Customers can now get Kubernetes data protection on a Pure Storage appliance.
Pure Storage has released a FlashBlade appliance integrated with Portworx PX-Backup, its first joint product since acquiring Portworx six months ago. Pure FlashBlade has a feature called Rapid Restore, which enables a claimed 270 TB per hour data recovery speed. Combined with the container-level backup capabilities of PX-Backup, customers have a way to quickly recover their containerized workloads in case of outages.
The FlashBlade-PX-Backup combo has been tested and certified for three key data protection use cases. Customers running Kubernetes databases on any on-premises storage infrastructure can use the FlashBlade appliance as the backup target, with PX-Backup serving as the backup manager.

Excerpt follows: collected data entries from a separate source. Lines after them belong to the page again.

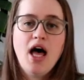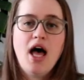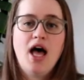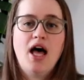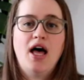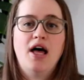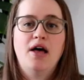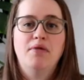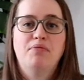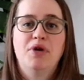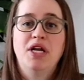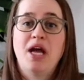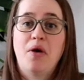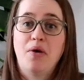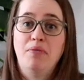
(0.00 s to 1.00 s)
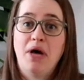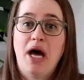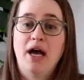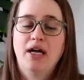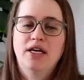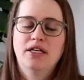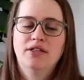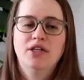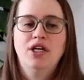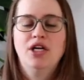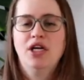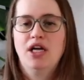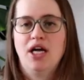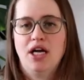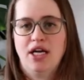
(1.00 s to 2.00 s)
But now I'm back
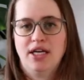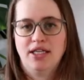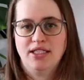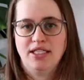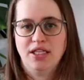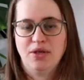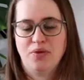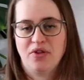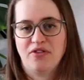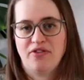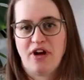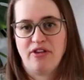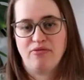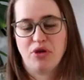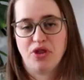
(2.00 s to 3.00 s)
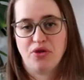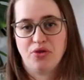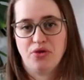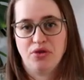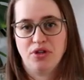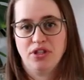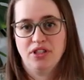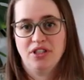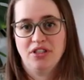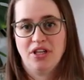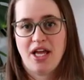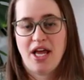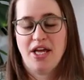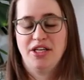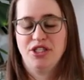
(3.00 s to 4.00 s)
dealing with a 5-month-old
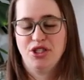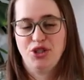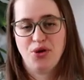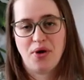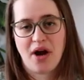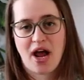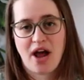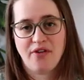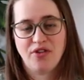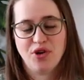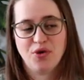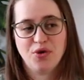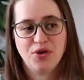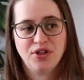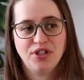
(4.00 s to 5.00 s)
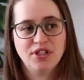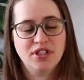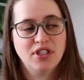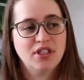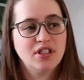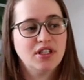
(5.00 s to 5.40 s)
and a 2.5-year-old.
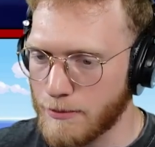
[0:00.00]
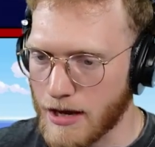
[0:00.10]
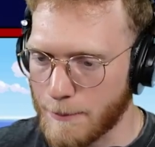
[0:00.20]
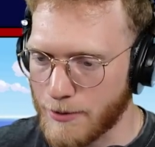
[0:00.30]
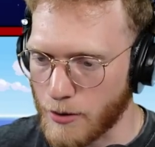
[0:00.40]
make
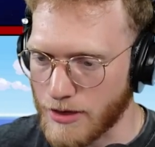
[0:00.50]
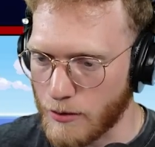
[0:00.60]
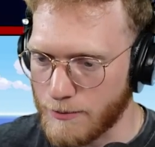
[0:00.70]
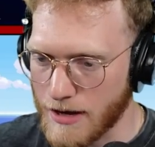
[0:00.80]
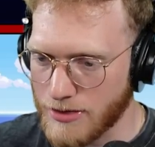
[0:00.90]
a boat. That
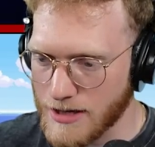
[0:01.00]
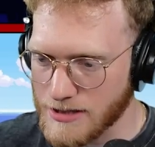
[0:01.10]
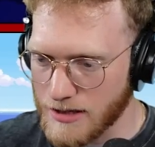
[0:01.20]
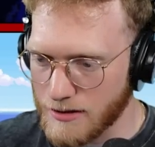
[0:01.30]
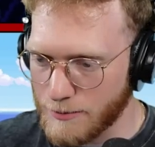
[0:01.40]
would make things a
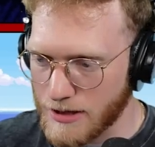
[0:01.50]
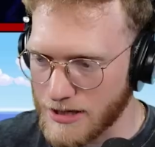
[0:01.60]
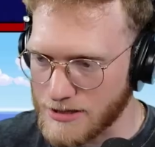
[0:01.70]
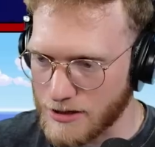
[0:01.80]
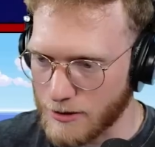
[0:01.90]
little bit
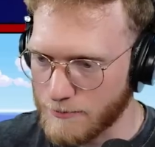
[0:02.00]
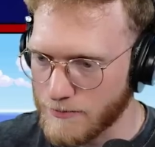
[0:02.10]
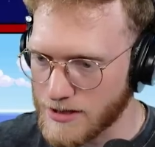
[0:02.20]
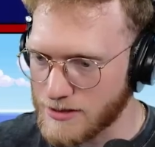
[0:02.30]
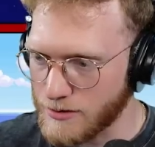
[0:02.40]
easier.
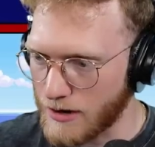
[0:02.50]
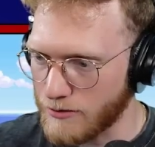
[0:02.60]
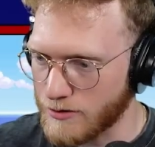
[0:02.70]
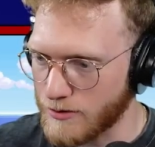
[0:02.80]
Let's do that real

In a second use case, application backups on the FlashBlade appliance can be sent via PX-Backup to any S3-compatible cloud target for recovery in the cloud. Lastly, PX-Backup can continually sync two FlashBlade appliances at two different data centers for immediate failover.
There is growing demand for Kubernetes data protection coinciding with general Kubernetes adoption, but most businesses don't know how to protect their containerized applications, said Michael Ferranti, senior director of product marketing for Portworx at Pure Storage. Some 75% of customers wrongly believe they can back up containers the same way as their other applications, according to data from IDC. Customers need to realize they need something more granular than VM-level snapshots to reliably restore Kubernetes applications in production, Ferranti said.
"Over the last year, a thousand Kubernetes flowers have bloomed. Customers are now trying to figure out how to protect these Kubernetes applications they're running in production," Ferranti said.
It was possible for customers to install PX-Backup on Pure FlashBlade appliances before the acquisition and before the release of this joint product. This release brings mapped-out configurations, documentation and support to help ensure the two products work together in customers' environments.
Finding a niche
Pure Storage differentiates itself from other storage hardware vendors such as Dell EMC, IBM and Hewlett Packard Enterprise by focusing on flash and performance. Portworx most directly competes with other Kubernetes-native vendors such as Kasten and Trilio.
Pure's integration with Portworx in this release is relatively shallow, but it's an expected first step, said Steve McDowell, senior technology analyst at Moor Insights & Strategy. Eventually, Pure Storage will want PX-Backup to be manageable from its Pure1 storage management platform, but the first step is to make sure the two products can talk to each other.
Michael FerrantiSenior director of product marketing for Portworx, Pure Storage
"You have to crawl, walk, run with these things. It's a good first step, and I fully expect over time, we'll see tighter integration," McDowell said.
Containers require a different way of thinking when it comes to how to administer storage and data protection, McDowell said. Organizations are working out whether the responsibility and control of Kubernetes data rests with DevOps or IT. Kubernetes adoption has grown over the past five years, but it's still in its early days -- too early for any universal best practices to be established, McDowell added.
Portworx is marketed toward Kubernetes architects, developers and engineers, Ferranti said. It's aimed at the Kubernetes developer who doesn't want to file a ticket with IT to provision storage for the apps they're working on.
Ultimately, it will be the storage administrators who are responsible for Kubernetes data, McDowell believes. However, the Kubernetes architects and engineers -- the people who work most closely with Kubernetes -- are responsible for guiding storage admins.
"Kubernetes architects are the guys that need to push the storage admins and make sure they understand where the container-based workloads may be different," McDowell said.